- Born: New Jersey
- Education: Drexel University
- Occupations: Record producer; songwriter;
- Musical career
- Genres: K-pop; Pop; J-pop;
- Instruments: keyboard; synthesizer;
- Labels: JYP; SM Entertainment;

= David Amber (producer) =

American music producer and artist

David Amber is an American music producer and songwriter best known for writing and producing songs for Korean artists, including Twice, AOA, Exo-CBX, B.A.P, fromis_9, Hyoyeon, Up10tion, NCT, Oh My Girl, and Cravity. Amber also composes for television shows and advertisements.

== Early life and education ==
Amber was born in Wayne, New Jersey. He was interested in J-pop from a young age. Amber attended Drexel University, where he studied music industry.

== Career ==
In 2011, Amber moved to New York where he began working as an audio engineer and as an advertising and television composer. He composed and produced music for various television shows and commercials including The Voice, Dora and Friends: Into the City!, Butterbean's Café, Girl Code, National Geographic, Discovery Channel, Buick, JCPenney, and Macy's.

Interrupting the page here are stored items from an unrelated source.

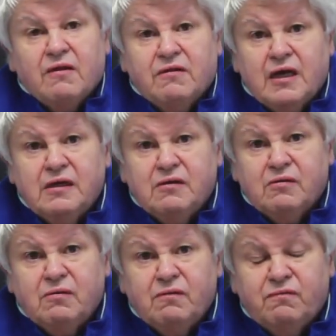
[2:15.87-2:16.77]
thank
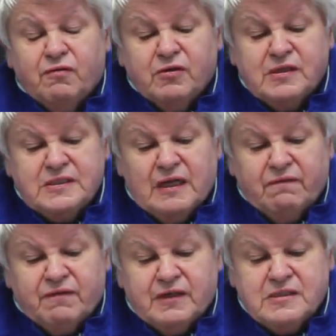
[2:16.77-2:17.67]
you for your
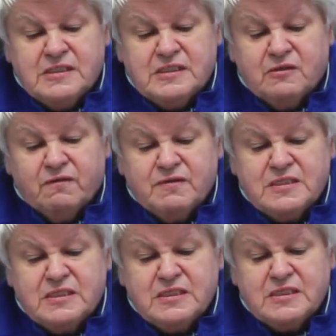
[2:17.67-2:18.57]
selfless
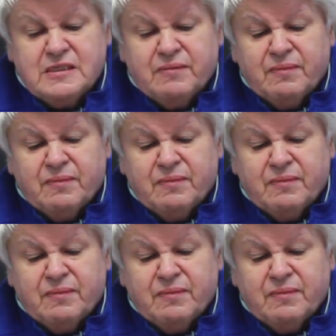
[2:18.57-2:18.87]
services.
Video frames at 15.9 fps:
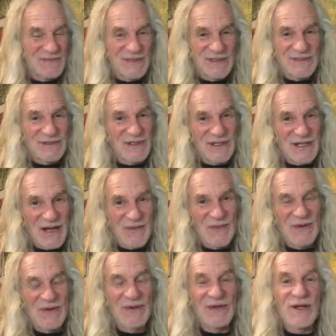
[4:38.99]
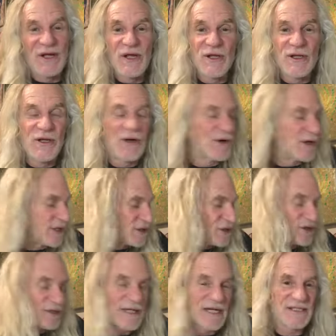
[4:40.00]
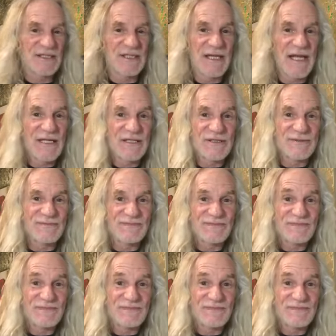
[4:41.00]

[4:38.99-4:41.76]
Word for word: into the neighborhood. You don't get to your destination.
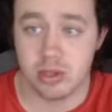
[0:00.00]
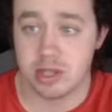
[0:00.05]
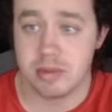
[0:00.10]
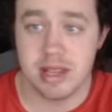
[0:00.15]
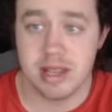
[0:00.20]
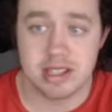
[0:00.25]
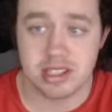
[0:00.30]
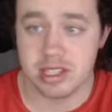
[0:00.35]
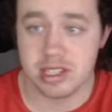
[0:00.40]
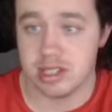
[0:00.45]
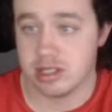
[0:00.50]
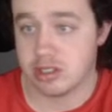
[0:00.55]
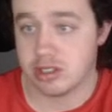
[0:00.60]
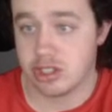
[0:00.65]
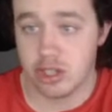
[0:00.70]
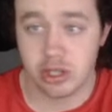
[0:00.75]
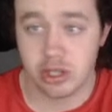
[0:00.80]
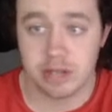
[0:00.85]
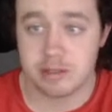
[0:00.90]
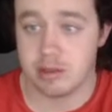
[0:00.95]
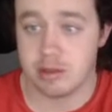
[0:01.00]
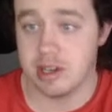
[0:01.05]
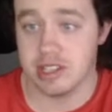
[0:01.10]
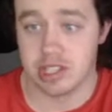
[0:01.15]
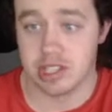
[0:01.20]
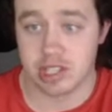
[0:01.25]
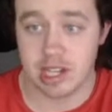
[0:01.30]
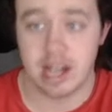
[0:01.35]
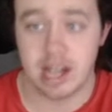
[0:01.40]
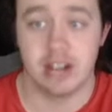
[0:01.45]
Penske, Joe Gibbs Racing,
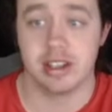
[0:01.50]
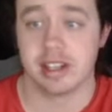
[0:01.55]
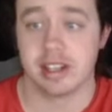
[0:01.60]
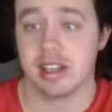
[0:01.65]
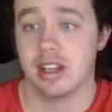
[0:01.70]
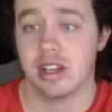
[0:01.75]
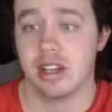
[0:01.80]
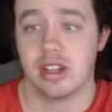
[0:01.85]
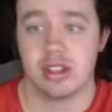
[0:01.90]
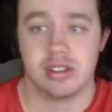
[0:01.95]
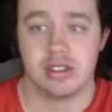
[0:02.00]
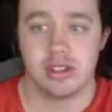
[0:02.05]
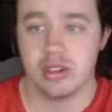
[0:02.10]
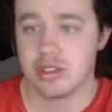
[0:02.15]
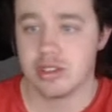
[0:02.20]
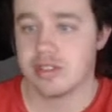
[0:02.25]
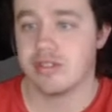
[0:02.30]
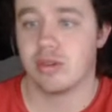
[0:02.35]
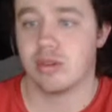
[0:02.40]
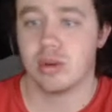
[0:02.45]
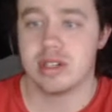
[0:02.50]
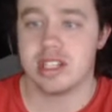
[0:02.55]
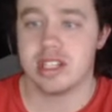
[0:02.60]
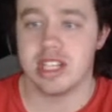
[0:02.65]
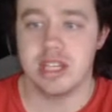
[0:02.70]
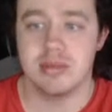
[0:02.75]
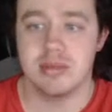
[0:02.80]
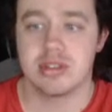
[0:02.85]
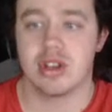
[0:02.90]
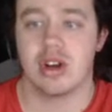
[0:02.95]
Kaulig, those four
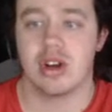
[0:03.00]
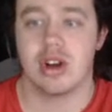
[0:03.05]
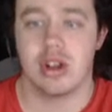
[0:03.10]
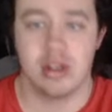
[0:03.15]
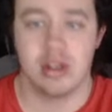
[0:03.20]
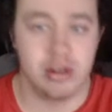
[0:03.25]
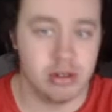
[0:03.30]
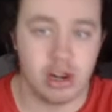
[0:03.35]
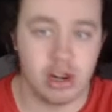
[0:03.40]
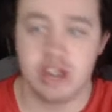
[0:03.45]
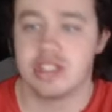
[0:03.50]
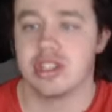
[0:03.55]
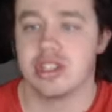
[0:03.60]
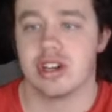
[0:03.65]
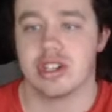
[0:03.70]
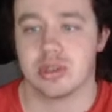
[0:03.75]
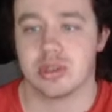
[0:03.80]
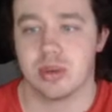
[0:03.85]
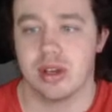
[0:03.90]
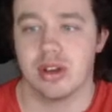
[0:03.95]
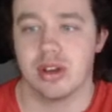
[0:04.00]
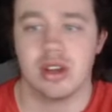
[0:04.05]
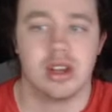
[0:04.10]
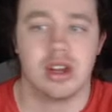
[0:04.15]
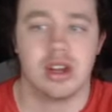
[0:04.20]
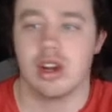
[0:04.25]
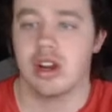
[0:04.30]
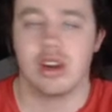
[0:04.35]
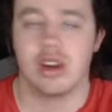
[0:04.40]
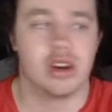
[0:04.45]
teams, and RCR as well,
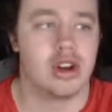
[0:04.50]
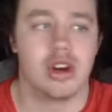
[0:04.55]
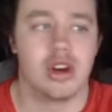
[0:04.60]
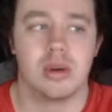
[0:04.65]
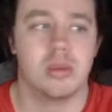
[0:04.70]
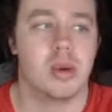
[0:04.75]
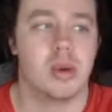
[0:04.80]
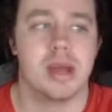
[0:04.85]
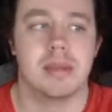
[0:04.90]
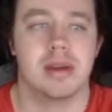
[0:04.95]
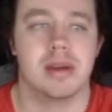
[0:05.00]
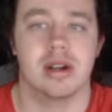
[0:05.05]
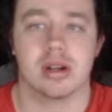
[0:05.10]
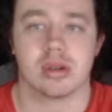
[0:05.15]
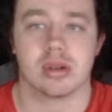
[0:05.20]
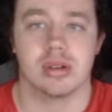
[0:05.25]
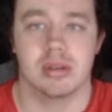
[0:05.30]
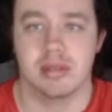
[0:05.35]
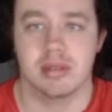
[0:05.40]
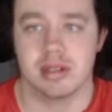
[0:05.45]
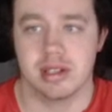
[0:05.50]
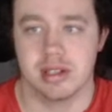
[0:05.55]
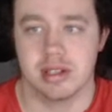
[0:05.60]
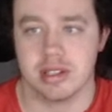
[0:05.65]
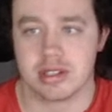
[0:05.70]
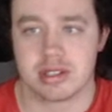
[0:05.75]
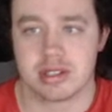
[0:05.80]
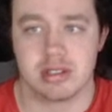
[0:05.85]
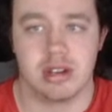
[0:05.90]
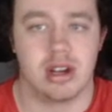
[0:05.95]
are all way better equipment than this
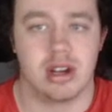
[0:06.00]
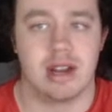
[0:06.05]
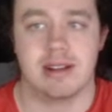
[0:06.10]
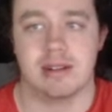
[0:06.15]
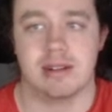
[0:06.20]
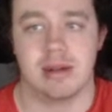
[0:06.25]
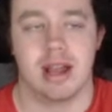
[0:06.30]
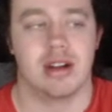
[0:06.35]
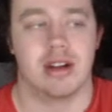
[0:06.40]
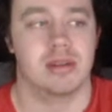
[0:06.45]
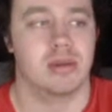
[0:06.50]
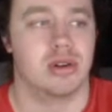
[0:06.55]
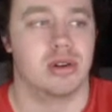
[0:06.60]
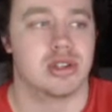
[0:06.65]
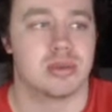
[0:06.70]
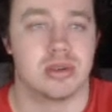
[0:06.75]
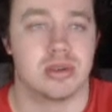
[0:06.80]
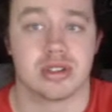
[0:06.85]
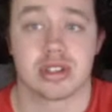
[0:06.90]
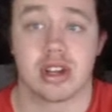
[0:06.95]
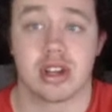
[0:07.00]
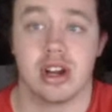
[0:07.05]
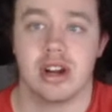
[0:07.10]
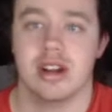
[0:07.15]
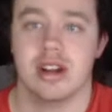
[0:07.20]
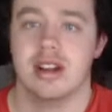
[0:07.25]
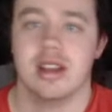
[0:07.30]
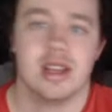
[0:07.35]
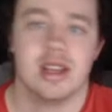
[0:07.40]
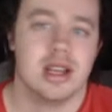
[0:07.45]
Hour Motorsports car.
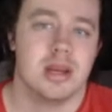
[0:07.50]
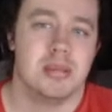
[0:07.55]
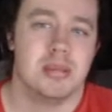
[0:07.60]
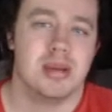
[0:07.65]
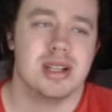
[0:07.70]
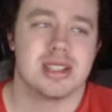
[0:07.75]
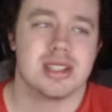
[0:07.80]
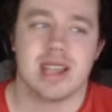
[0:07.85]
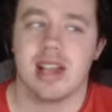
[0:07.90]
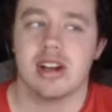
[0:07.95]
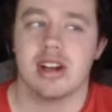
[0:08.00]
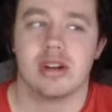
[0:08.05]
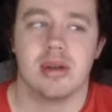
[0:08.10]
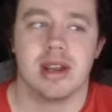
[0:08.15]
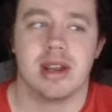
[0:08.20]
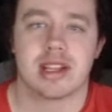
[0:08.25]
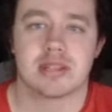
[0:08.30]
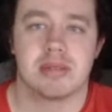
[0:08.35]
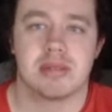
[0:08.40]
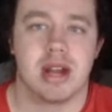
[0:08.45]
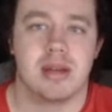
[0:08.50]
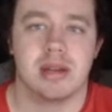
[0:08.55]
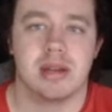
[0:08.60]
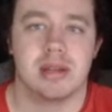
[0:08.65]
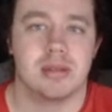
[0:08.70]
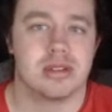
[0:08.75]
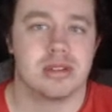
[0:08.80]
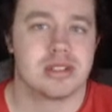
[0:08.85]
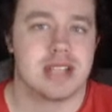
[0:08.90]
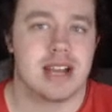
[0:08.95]
But Tyler Reddick's probably the
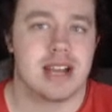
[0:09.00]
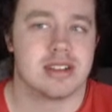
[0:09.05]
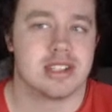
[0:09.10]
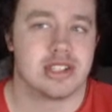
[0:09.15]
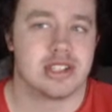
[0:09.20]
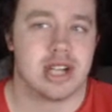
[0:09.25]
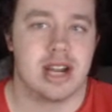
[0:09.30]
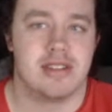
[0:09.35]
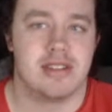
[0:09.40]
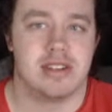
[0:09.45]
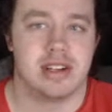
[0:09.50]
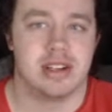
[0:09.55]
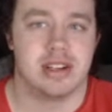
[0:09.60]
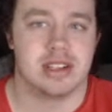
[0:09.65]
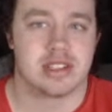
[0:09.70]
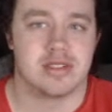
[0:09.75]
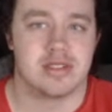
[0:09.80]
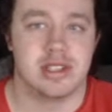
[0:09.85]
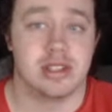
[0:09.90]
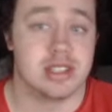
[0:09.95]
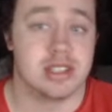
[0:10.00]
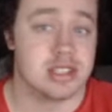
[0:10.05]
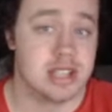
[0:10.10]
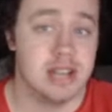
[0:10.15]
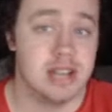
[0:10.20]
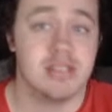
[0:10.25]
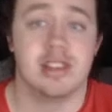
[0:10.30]
most talented driver in this field. He's definitely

In 2012, SM Entertainment invited Amber to their concert in New York and suggested working together, starting his work in the K-pop market. He composed and produced Heo Young-saeng's "DraMagic!" In that same year, Amber moved to Los Angeles.

In 2016, he formed AmberSongs Production. He produced and composed Hyoyeon's "Mystery", which ranked 12th on the Billboard World Digital Song Sales chart. In 2017, Amber produced Twice's song "Heart Shaker" topping the Circle Chart and the K-Pop Hot 100. "Heart Shaker" ranked second on the Billboard global digital song sales, first on the Philippines Billboard Charts, and fourth in the Japanese Hot 100. In 2018, Amber and Andy Love composed Twice's "Yes or Yes", which reached No. 1 on the Gaon Chart, No. 5 on the Japan Hot 100, and received a Platinum Record from the Korea Music Copyright Association. In the same year, Amber worked on fromis_9's "Love Bomb", which was featured in the Billboard article "20 Best K-pop Songs of 2018".

Amber wrote songs including GFRIEND's "Love Bug", AOA's "DoDoDo", Oh My Girl's "Illusion", and EXO-CBX's "Ringa Ringa Ring". In 2018, he produced the song "Everyday Popstars" by JoJo Siwa, a singer-songwriter and dancer on YouTube. In 2019, he produced and featured in the song "Talk Talk" by YouTuber Wengie, and he worked on Astro's "Love Wheel", Luna's "Satellite", and NCT 127's "Blow My Mind".